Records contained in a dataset
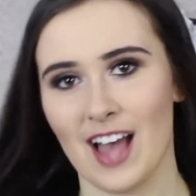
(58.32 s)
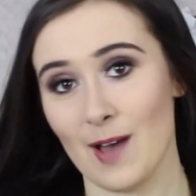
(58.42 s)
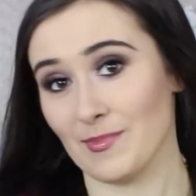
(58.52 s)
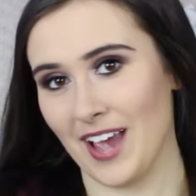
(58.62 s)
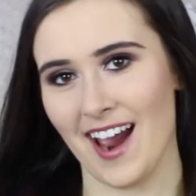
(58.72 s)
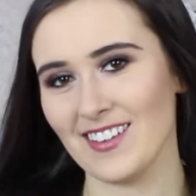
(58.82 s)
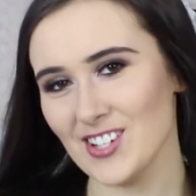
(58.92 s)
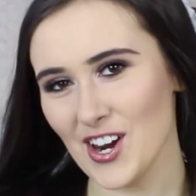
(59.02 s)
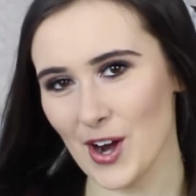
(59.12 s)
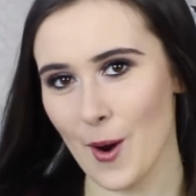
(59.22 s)
I'm Kylie
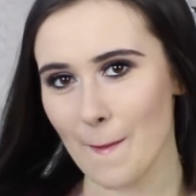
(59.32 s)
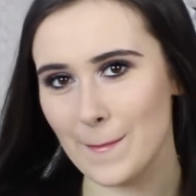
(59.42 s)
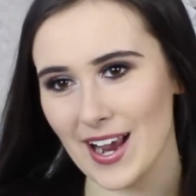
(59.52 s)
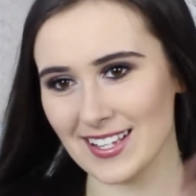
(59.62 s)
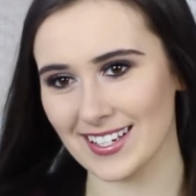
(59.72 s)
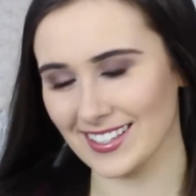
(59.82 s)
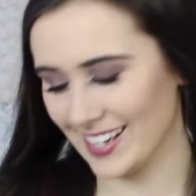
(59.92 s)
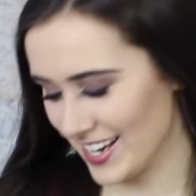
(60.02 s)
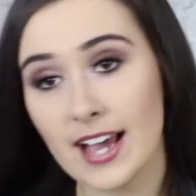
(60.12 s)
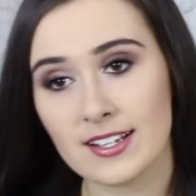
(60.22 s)
Jenner,
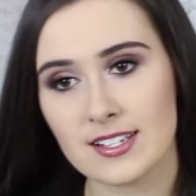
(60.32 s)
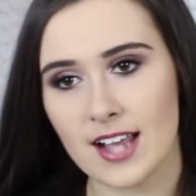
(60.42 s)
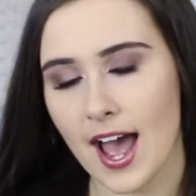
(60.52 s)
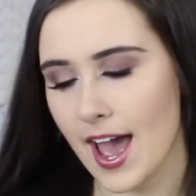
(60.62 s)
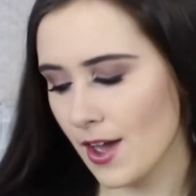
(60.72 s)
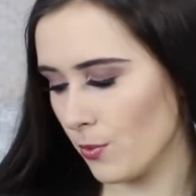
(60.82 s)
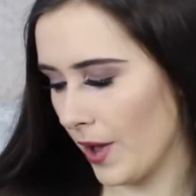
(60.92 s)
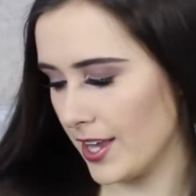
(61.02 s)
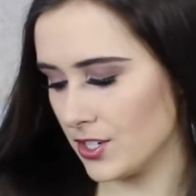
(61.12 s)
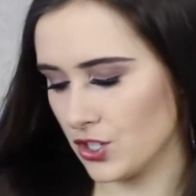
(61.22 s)
basically. Next, I
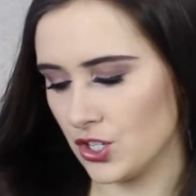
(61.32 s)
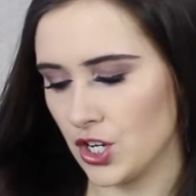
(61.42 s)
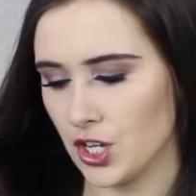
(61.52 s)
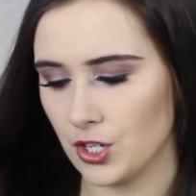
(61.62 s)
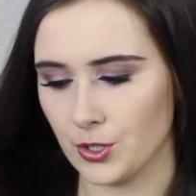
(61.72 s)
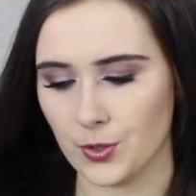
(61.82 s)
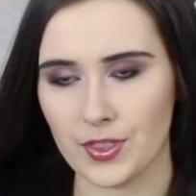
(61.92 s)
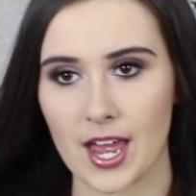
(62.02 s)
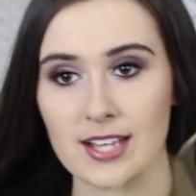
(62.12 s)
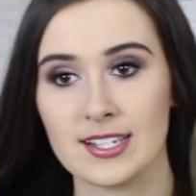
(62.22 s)
went
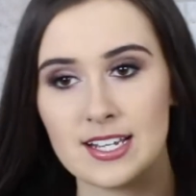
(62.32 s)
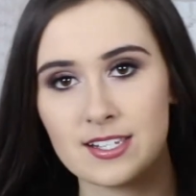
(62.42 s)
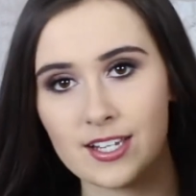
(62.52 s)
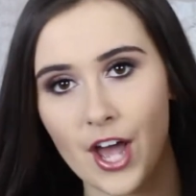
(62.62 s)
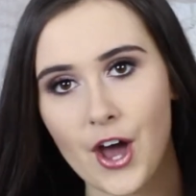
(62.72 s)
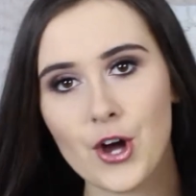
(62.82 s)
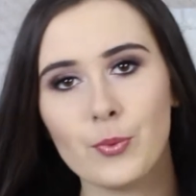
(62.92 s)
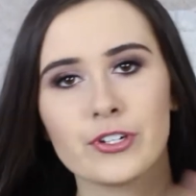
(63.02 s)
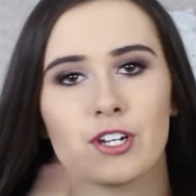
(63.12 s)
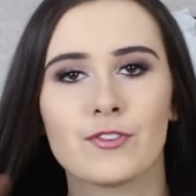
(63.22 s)
to a
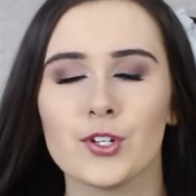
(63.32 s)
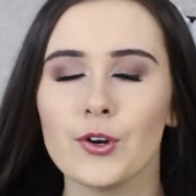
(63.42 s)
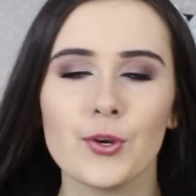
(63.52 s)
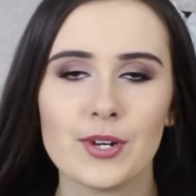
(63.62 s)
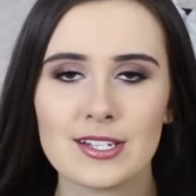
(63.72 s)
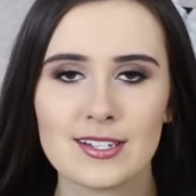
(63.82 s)
CCO, which if you don't know what a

### DIRECTIONS FOR THIS TASK:
Leave the pictures behind and transcribe every record above exactly.

### ANSWER TO THIS TASK:
(58.32 s)
(58.42 s)
(58.52 s)
(58.62 s)
(58.72 s)
(58.82 s)
(58.92 s)
(59.02 s)
(59.12 s)
(59.22 s)
I'm Kylie
(59.32 s)
(59.42 s)
(59.52 s)
(59.62 s)
(59.72 s)
(59.82 s)
(59.92 s)
(60.02 s)
(60.12 s)
(60.22 s)
Jenner,
(60.32 s)
(60.42 s)
(60.52 s)
(60.62 s)
(60.72 s)
(60.82 s)
(60.92 s)
(61.02 s)
(61.12 s)
(61.22 s)
basically. Next, I
(61.32 s)
(61.42 s)
(61.52 s)
(61.62 s)
(61.72 s)
(61.82 s)
(61.92 s)
(62.02 s)
(62.12 s)
(62.22 s)
went
(62.32 s)
(62.42 s)
(62.52 s)
(62.62 s)
(62.72 s)
(62.82 s)
(62.92 s)
(63.02 s)
(63.12 s)
(63.22 s)
to a
(63.32 s)
(63.42 s)
(63.52 s)
(63.62 s)
(63.72 s)
(63.82 s)
CCO, which if you don't know what a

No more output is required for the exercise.